If you’ve been around this website for the past few years, chances are you have seen me write something like “Well, [Stat X] doesn’t begin to stabilize until a player reaches [X Plate Appearances].” Statements like these hint at a topic that is near and dear to me; sample size!
We all know the most common baseball caveat; small sample size. What does it really mean, though? It is consistent among statistics? How do you know when a sample size is no longer small? I hope to shed some light on these topics.
To begin, I must disclose this is definitely not my own work. Many folks have tinkered with this stuff over the years, but the most commonly used metrics from Russell Carleton, aka “Pizza Cutter.” You can read one of his posts here. I’ll do my best to shortly summarize and then we’ll look at some Reds stats!
Basically, by using math we can determine what sample size of plate appearance, at-bats, or balls in play are required before you can begin to trust the stat you are analyzing. For example, we all know as baseball fans that if a batter gets a hit in his first at-bat of the season, we shouldn’t consider his “true talent level” to be a 1.000 AVG. If a hitter goes 7-for-10, we know his true talent level is not a .700 AVG. However, most fans get to a point where they start to believe the numbers they are seeing. This may be different for each fan. Take Joey Votto’s slow start this year. Entering Thursday’s game with the Cubs, he had a .182 AVG in 63 plate appearances. It’s natural to wonder what’s wrong with Joey. But if I told you batting average took over 900 plate appearances to begin to stabilize, would you stop worrying? Some might. Some might ask “What is stabilizing?” Glad you asked!
Stabilization points were determined by Carleton using a method called split-half reliability. Essentially, you take a sample and cut it in half, then arrange those halves in every possibly combination and run correlations between the two sets of samples. Average those out, and you get an overall correlation. So, what is stabilization? Carleton surmised that once all the sets of samples reach a mean correlation of around 0.7, they have “begun to stabilize.” Another way to say this is that the signal-to-noise ratio is at 0.5 (i.e. 0.707*0.707=0.5), which means there is as much true talent level description in the stat as there is random variation.
So, when do some stats begin to stabilize? Here’s a chart of a few for your viewing pleasure:
Notice the quickest things to stabilize are all related to how often you swing; swing percentage, strikeout percentage, and contact percentage. Other things take very, very long to stabilize. Batting average, for example, takes longer than a full season to determine a true talent level. For some players, we’re already to the stabilization points for Swing% and K%. For others, we’re close. Let’s have a look at the first three and see if we can make any conclusions from the data:
(Note: The asterisk denotes that I also used Scott Schebler’s 2015 AAA numbers when determining his K%, and the double-asterisk denotes that I used Devin Mesoraco’s 2014 numbers in the 2015 column since he didn’t really have a 2015 to speak of.)
This chart is sorted by Swing Rate. I think if you’ve been watching the Reds this year you didn’t need a chart to tell you Brandon Phillips has been swinging at everything in sight. Now you have proof! Given that Swing% stabilizes rather quickly, we can make the statement that Phillips has likely altered his game plan and his new approach and true talent level has his swinging at many more pitches than at any other time in his career.

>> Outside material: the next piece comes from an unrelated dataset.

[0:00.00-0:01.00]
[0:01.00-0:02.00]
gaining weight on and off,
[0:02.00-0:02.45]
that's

This chart is sorted by Strikeout Rate. Zack Cozart has been dazzling so far. If he truly changed his approach and we can trust his increased contact rate and decreased strikeout rate, he could be in for a career year, even if his luck on balls-in-play takes a major turn for the worse.

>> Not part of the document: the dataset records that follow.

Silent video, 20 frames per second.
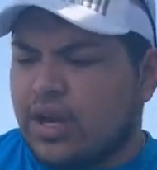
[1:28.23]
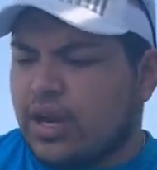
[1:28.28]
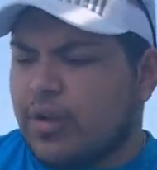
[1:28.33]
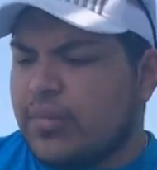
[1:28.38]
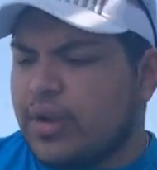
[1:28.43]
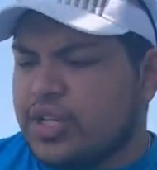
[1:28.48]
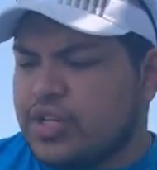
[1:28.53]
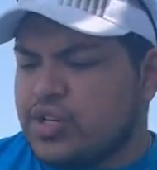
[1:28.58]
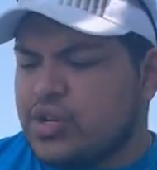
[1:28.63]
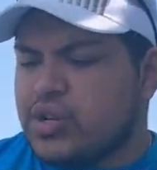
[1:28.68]

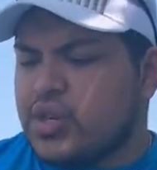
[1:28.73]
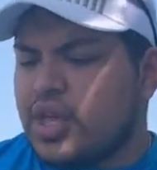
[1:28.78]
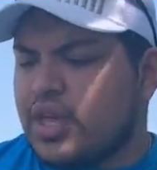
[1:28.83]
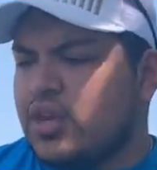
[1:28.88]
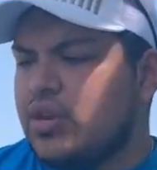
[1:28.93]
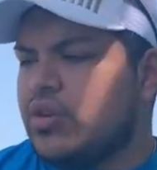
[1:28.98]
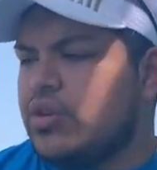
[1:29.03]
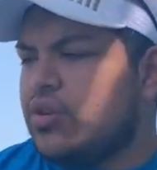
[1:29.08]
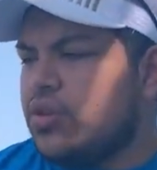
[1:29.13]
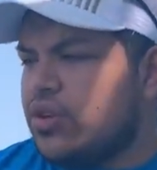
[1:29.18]
Make sure that
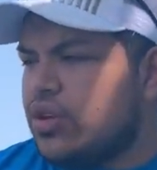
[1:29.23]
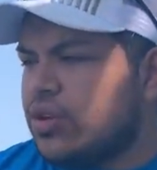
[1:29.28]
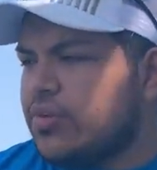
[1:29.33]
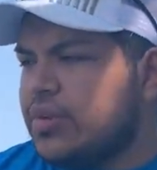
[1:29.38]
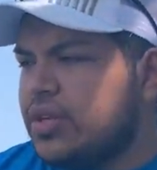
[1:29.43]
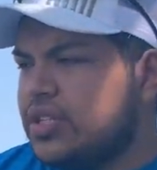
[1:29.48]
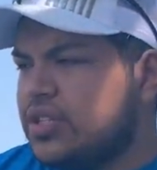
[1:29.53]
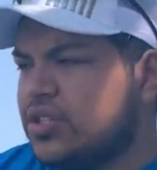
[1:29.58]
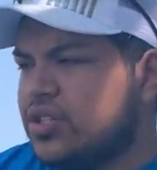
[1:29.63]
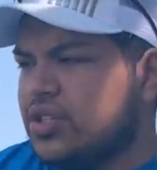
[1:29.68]
you do your
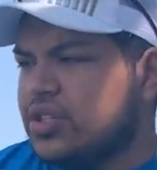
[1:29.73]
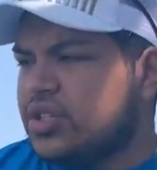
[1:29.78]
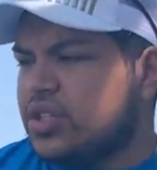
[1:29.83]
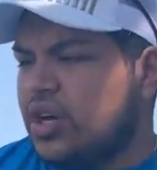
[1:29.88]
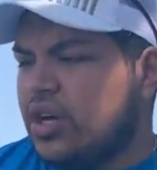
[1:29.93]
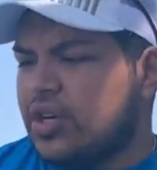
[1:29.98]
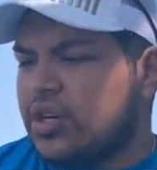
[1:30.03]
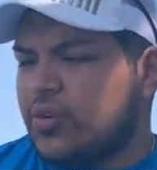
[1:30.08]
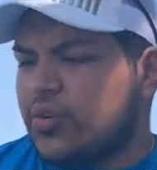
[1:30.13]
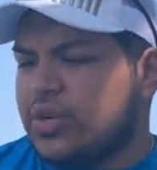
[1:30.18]
research
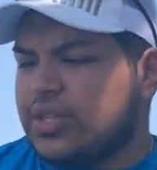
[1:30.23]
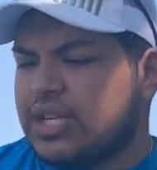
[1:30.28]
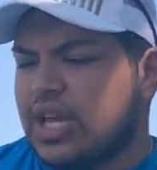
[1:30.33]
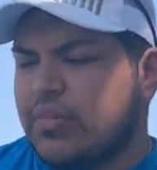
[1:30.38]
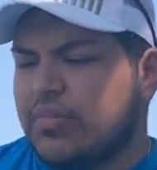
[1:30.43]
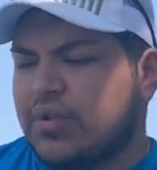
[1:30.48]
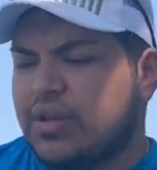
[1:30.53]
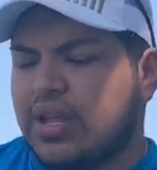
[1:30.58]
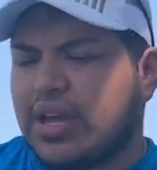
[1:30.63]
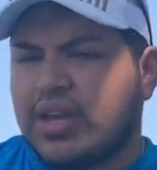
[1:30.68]
on what type
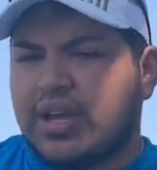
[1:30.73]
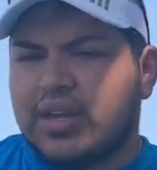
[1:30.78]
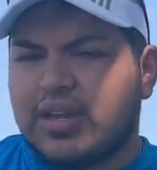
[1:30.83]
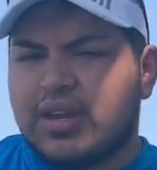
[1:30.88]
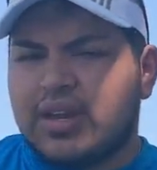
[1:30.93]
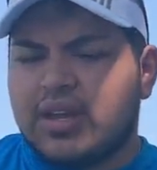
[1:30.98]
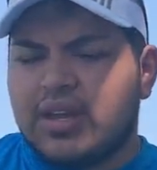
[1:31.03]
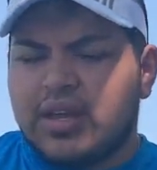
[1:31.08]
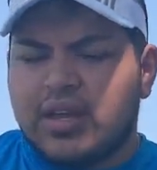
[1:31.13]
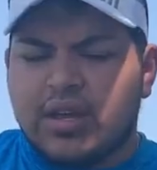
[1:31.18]
of line
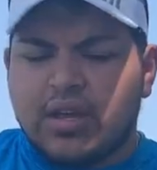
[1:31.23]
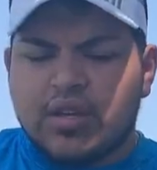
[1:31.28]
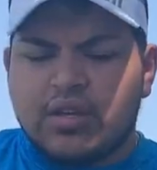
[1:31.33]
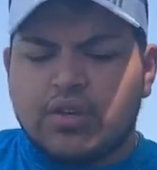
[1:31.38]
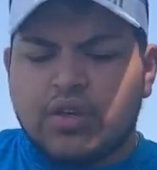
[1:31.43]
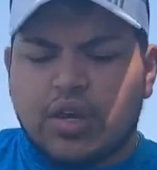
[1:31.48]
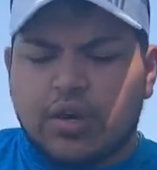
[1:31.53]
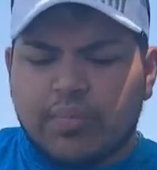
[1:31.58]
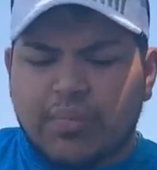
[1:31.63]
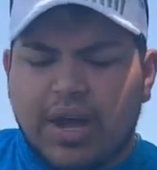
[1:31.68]

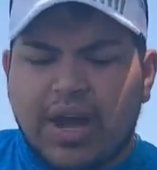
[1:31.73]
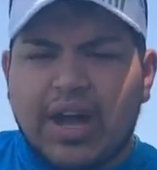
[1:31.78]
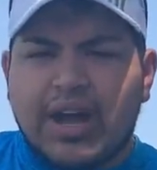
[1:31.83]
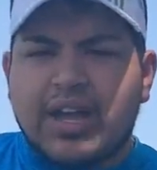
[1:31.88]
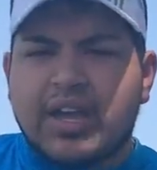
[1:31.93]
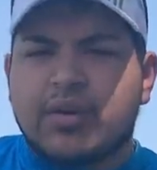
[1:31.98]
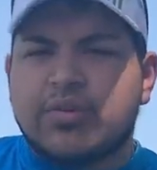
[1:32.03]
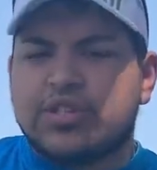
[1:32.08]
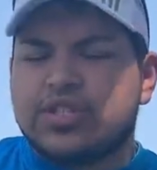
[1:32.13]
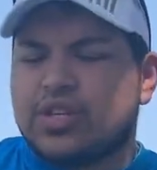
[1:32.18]
you're
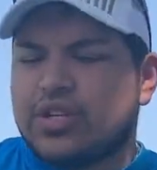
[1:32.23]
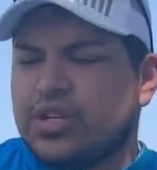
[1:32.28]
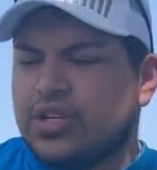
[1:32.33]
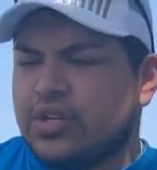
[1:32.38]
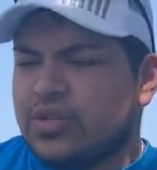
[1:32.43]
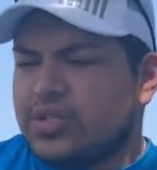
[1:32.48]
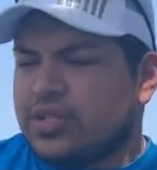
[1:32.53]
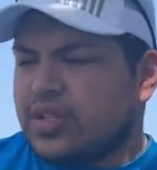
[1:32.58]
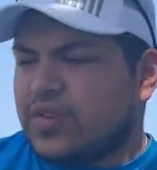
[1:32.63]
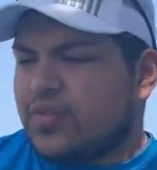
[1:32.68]
buying, what you're going to
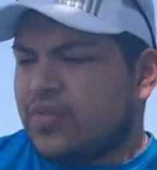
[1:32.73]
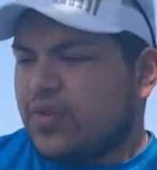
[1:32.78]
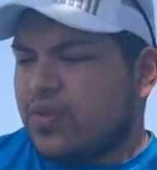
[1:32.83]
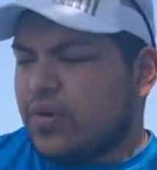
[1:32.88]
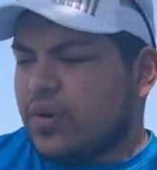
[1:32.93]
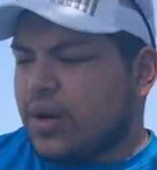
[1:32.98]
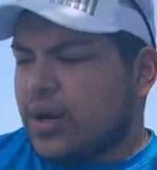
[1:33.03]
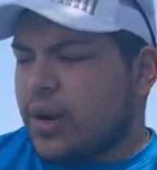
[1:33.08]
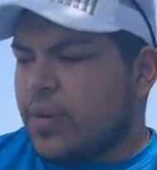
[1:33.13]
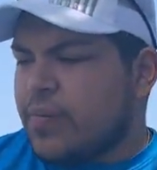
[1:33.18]
use it
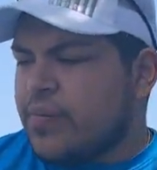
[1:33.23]
for.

As expected, since Phillips is swinging way more than ever he’s striking out less. This may be counter-intuitive, but swinging early and often means you put the ball in play before you ever have the chance to strike out.
This chart has been sorted a third and final time, now by Contact%. This stat begins to stabilize around 100 PA, so there can still be some noise in these. But they can also be telling.
The point of this article was not to draw any huge, ground-breaking conclusions, but simply to introduce the idea of reliability and stabilization so we can discuss it more in the future!
I’d interested to hear what you guys can glean from the above data, as well as your eye balls! Post your findings on the comments below!
(Note: For those of you who were expecting a third RE24 article, I apologize. I decided three articles in a row about the same topic was probably not fun for readers who didn’t like the topic.)